## What needs to be done
Every line of the records below from the line with "[00:03:14.76 to 00:03:15.29]" up to and including the line with "Silent video, 24 frames per second." must be reproduced exactly, and no line outside that range.

## Source data

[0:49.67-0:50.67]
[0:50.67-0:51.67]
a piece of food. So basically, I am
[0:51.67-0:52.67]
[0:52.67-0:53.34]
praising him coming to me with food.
* * *
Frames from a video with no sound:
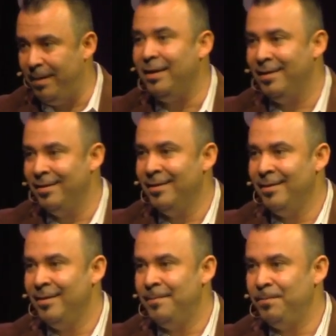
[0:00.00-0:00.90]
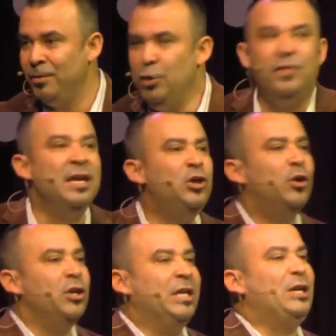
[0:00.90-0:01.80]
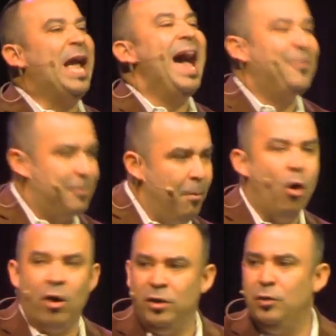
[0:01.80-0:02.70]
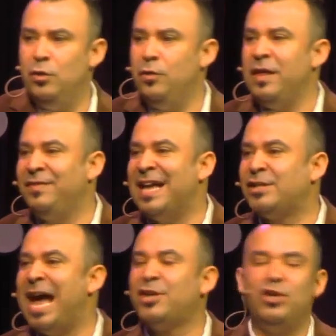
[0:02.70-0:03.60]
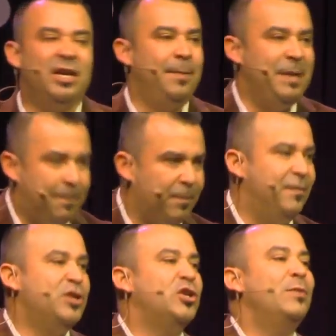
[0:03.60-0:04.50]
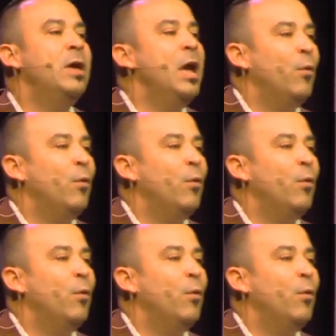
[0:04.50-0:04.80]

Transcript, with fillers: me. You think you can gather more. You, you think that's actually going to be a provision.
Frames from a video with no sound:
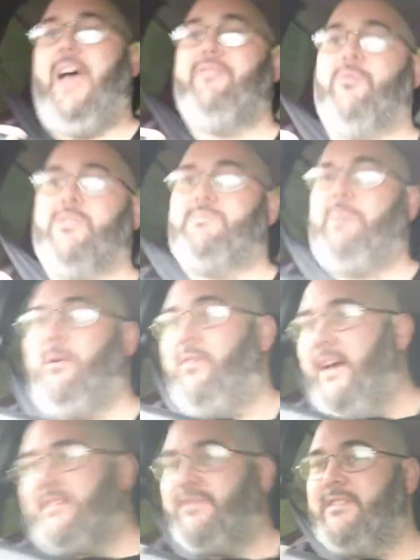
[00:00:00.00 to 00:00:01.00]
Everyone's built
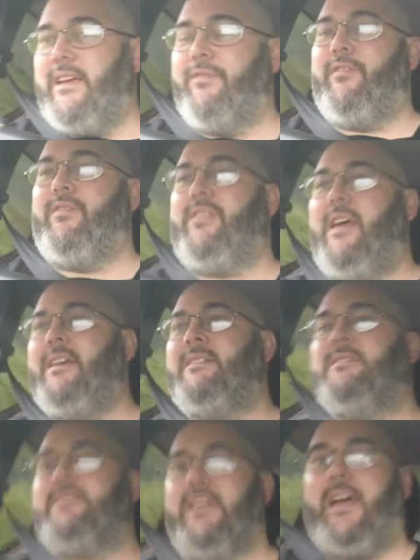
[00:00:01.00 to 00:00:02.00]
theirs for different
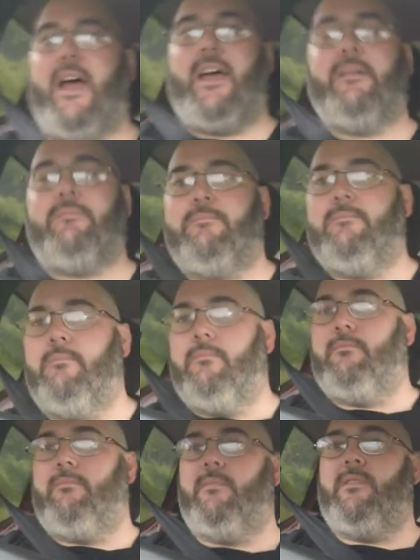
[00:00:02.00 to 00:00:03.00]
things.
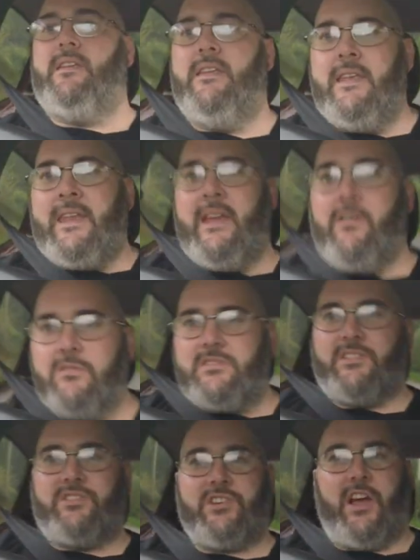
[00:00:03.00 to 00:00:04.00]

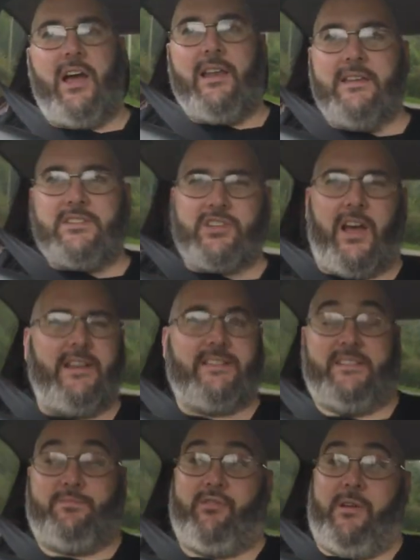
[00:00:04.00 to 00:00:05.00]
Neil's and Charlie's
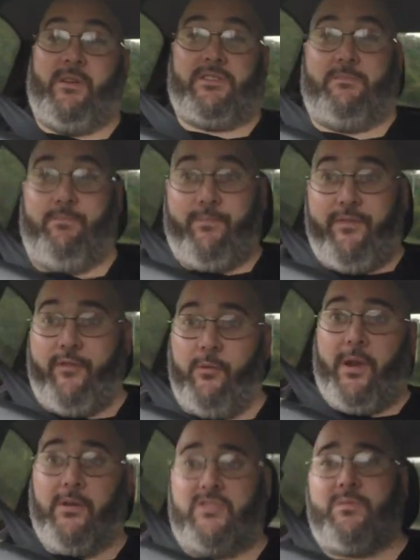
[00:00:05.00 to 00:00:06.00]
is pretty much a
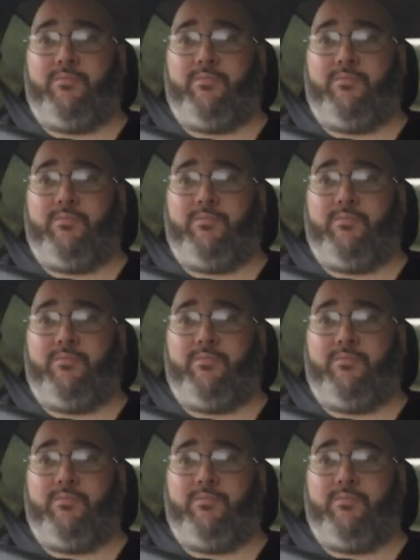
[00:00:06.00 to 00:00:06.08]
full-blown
---
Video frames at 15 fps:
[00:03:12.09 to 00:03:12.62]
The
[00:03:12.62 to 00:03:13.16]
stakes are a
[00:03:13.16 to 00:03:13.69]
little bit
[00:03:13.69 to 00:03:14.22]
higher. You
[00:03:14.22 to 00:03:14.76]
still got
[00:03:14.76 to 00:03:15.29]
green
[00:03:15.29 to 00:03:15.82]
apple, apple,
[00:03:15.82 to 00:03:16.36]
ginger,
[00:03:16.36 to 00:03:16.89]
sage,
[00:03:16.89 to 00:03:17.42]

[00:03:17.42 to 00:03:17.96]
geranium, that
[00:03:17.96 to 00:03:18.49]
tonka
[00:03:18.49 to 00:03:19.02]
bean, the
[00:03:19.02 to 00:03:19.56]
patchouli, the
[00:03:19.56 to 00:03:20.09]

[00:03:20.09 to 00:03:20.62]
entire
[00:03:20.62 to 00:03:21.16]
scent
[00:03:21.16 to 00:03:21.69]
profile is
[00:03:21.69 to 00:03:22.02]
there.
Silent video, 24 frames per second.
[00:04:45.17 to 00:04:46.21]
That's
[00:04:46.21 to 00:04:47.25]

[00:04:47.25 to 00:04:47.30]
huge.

## Response area
[00:03:14.76 to 00:03:15.29]
green
[00:03:15.29 to 00:03:15.82]
apple, apple,
[00:03:15.82 to 00:03:16.36]
ginger,
[00:03:16.36 to 00:03:16.89]
sage,
[00:03:16.89 to 00:03:17.42]

[00:03:17.42 to 00:03:17.96]
geranium, that
[00:03:17.96 to 00:03:18.49]
tonka
[00:03:18.49 to 00:03:19.02]
bean, the
[00:03:19.02 to 00:03:19.56]
patchouli, the
[00:03:19.56 to 00:03:20.09]

[00:03:20.09 to 00:03:20.62]
entire
[00:03:20.62 to 00:03:21.16]
scent
[00:03:21.16 to 00:03:21.69]
profile is
[00:03:21.69 to 00:03:22.02]
there.
Silent video, 24 frames per second.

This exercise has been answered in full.